= Ron Michaelson =

American actor

Ron Michaelson is an American actor.

==Career==
He is known for appearing in commercials for Ditech.com, where he plays a character known as "Ned the Banker." The commercials intend to show that Ned is unable to close a mortgage deal, even with his own mother, because of Ditech's highly competitive rates and services. Most commercials end with the punch line, "I just lost another loan to Ditech!" Michaelson's character in the commercials has become highly recognizable to US audiences, to the extent that Michaelson was interviewed by Daryn Kagan on CNN.

Michaelson is also a professor teaching acting at Golden West College, a community college in Huntington Beach, California, and at Fullerton College, a community college in Fullerton, California.

He has also made guest appearances in the FOX series Arrested Development, the CBS series Joan of Arcadia and HBO's Carnivàle and Entourage. Other series work include ‘s the WB's Jack & Jill, Nickelodeon All That and NBC's Golden Girls.
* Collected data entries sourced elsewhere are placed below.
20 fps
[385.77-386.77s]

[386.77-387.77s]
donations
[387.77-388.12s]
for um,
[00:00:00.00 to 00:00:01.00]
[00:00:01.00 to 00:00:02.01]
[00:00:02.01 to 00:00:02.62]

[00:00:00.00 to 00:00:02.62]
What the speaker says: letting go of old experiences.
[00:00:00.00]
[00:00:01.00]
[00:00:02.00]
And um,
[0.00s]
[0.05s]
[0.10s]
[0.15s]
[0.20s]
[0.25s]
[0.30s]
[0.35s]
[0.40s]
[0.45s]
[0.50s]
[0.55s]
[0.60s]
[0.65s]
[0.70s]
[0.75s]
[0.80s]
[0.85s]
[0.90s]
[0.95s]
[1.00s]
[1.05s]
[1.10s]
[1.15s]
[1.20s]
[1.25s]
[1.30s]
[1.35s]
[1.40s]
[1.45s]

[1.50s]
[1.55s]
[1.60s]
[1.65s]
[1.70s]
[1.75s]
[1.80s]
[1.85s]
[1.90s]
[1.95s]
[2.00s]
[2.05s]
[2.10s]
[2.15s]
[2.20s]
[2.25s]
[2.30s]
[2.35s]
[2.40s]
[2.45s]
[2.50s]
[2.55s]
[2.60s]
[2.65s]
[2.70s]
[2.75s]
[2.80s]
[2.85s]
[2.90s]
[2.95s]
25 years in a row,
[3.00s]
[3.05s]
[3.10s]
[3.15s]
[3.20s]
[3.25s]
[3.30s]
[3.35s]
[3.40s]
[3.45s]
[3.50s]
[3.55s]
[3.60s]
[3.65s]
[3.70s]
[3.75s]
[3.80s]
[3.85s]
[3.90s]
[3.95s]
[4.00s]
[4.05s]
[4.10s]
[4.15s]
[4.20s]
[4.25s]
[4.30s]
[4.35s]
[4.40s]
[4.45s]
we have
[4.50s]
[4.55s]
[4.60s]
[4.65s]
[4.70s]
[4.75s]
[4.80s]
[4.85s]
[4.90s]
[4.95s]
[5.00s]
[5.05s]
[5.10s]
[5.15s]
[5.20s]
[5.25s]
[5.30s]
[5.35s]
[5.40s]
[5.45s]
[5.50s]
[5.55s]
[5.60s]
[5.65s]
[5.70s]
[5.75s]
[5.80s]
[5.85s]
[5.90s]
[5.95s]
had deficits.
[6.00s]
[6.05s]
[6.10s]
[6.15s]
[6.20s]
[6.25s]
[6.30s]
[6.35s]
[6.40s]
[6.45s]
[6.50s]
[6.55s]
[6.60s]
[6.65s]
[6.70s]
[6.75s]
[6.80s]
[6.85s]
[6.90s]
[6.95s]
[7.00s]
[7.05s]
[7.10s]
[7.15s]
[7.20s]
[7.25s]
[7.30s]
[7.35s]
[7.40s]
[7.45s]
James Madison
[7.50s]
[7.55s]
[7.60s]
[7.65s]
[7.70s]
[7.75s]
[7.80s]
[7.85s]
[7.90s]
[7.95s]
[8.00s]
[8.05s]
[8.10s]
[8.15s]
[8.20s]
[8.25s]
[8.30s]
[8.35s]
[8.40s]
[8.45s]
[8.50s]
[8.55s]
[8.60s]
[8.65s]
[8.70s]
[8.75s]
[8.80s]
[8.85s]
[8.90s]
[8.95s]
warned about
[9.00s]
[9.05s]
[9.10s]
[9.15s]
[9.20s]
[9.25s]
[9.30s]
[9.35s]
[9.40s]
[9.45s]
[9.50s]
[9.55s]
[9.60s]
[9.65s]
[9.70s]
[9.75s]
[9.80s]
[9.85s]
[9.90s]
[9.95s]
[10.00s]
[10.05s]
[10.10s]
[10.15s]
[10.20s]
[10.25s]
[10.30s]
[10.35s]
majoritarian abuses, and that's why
On February 27, 2006, Michaelson also had a "walk-on clue" role on the trivia game show Jeopardy!. Other projects include the independent film Boxboarders and the made-for-television movies Mystery Woman and You've Got A Friend for the Hallmark Channel. Most recently he appeared on HBO's Veep and Tim & Eric's Bedtime Stories on Adult Swim.

In 2013, Michaelson did a commercial for Cash Call called "Banker's Mom" where he essentially reprises his role from the Ditech commercials.